After seamanship came gunnery. Each of the different types of heavy but finely made weapons had to be learned in detail—a feat of memory when it came to the watch-like mechanism of the Maxim. Guns were disabled and had to be put right. They missed fire and were made by the instructors—old naval gunners—to play every dastardly trick conceivable. The final test which had to be successfully passed was the dismantling of each type of gun used in the auxiliary fleet and the reassembling of it.

With gunnery came also the marks and uses of the different kinds of ammunition, the systems of "spotting" and "range-finding." Every gun had its officer crew and the rapidity of fire was recorded. Each man in turn was chosen to give the necessary orders and to judge the ranges and deflections. In this way not only was the practical work learned by heart, but also the theory of naval gunnery, so far as it related to the smaller types of weapon.

The use of the depth charge, both mechanically and tactically, was expounded and practically demonstrated, together with that of the torpedo, the mine, mine laying and sweeping, and the peculiarities of various explosives. Rifle and revolver practice was encouraged, and morse and semaphore signalling formed part of the daily routine.

The training was not entirely preparatory for work afloat. Squad and company drill, rifle and bayonet exercise, and man[oe]uvring in extended order formed a part of the comprehensive training. One day, not many weeks after their arrival, the officers whose fortunes have been followed found themselves shouting orders and directing by arm and whistle lines of dusty camarades advancing over a common in the most approved military fashion.

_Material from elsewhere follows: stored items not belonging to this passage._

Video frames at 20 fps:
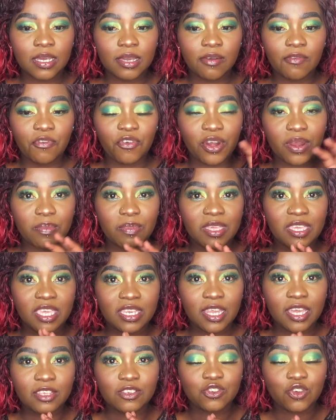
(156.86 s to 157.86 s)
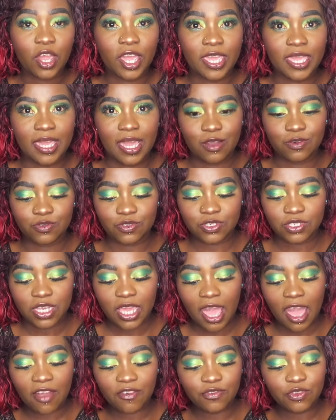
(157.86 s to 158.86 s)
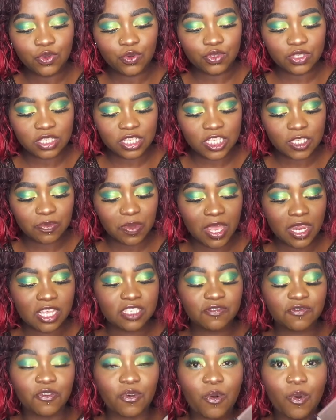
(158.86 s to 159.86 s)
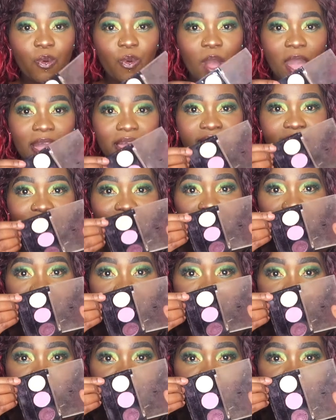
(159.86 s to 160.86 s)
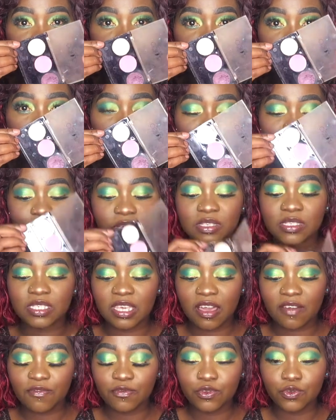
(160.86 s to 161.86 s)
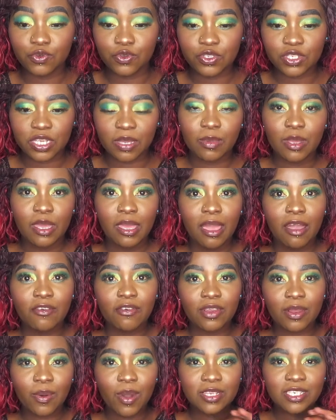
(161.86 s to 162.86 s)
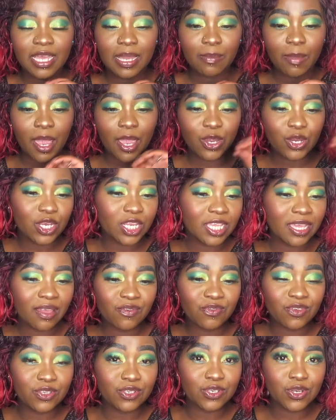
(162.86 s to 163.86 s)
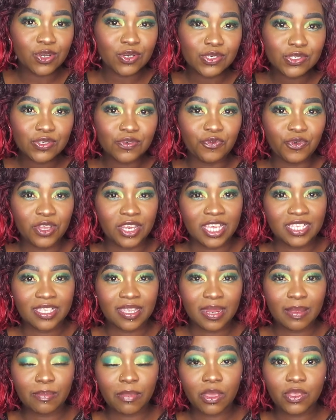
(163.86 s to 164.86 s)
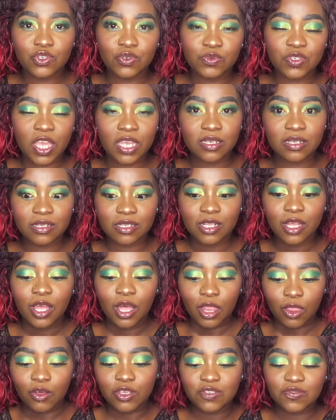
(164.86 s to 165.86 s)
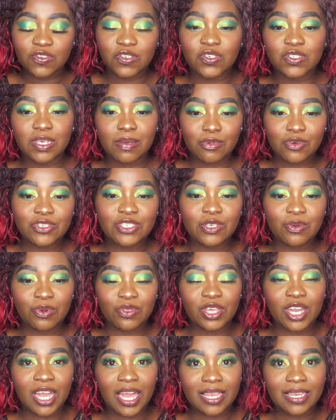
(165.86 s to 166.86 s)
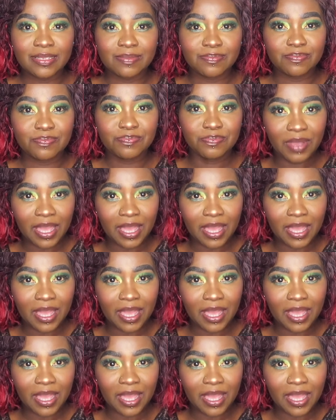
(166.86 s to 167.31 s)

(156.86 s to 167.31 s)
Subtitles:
for a beginner trying out. I've used these palettes for a while, I've had them for a while, you can see I've used them. If you watch like my earlier videos of when I started my YouTube channel, those videos are mostly with the color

The training was not all hard work. The gathering of so many men from all quarters of the world, with a wealth of experience and adventure behind them, was in itself a source of mutual interest—and incidentally an education in modern British Imperialism. Scarcely any part of the world went for long unrepresented in either the wardroom or gunroom of the old cruiser Hermione in those days of war, and many were the yarns told of Alaska days, hunting in Africa, experiences in remote corners of North America, pearling in the Pacific and life on the Indian frontier, to say nothing of wild nights on the seven seas. Grey heads and round, boyish faces, the university and the frontier, with a camaraderie seldom equalled.

The period of training in the old cruiser was drawing to a close when each officer was appointed to "Boat Duty." There were five launches on duty at a time, and their crews had to be instantly ready day and night. The most coveted were the two 21-knot boats, used almost exclusively for the conveyance of pilots to and from the hospital ships and transports. Then came the patrol boat, a slow old tub with a comfortable cabin, and work out on Southampton Water at night. The three "duty boats" were for emergency use and were held at the disposal of the naval transport officer.

The duties on each boat varied and were in the nature of training. The pilot boat was required to lie alongside the cutter, out beyond the harbour, and to convey the pilots at high speed to and from the stream of shipping. It was a pleasant duty which entailed alternate nights in the generous, breezy company of the old sea-dogs of the cutter, with occasional races at half-a-mile a minute through the darkness and spray to the moving leviathans of the ocean.

The patrol ambled up and down the sheltered waterways during the day and night, examining the "permits" of fishermen and preventing the movement of small craft during the hours of darkness, when the long lines of troop-ships were leaving for France.

The work of the duty boats varied from day to day, but there was always the morning and evening mail to be collected from and delivered to the ships of the auxiliary fleet lying out in the fair-way.

When this spell of water-police work was over there came a few days' practice in the handling of the fast sea-going patrol launches, or "M.L.'s," about which so much has since been written in the daily papers.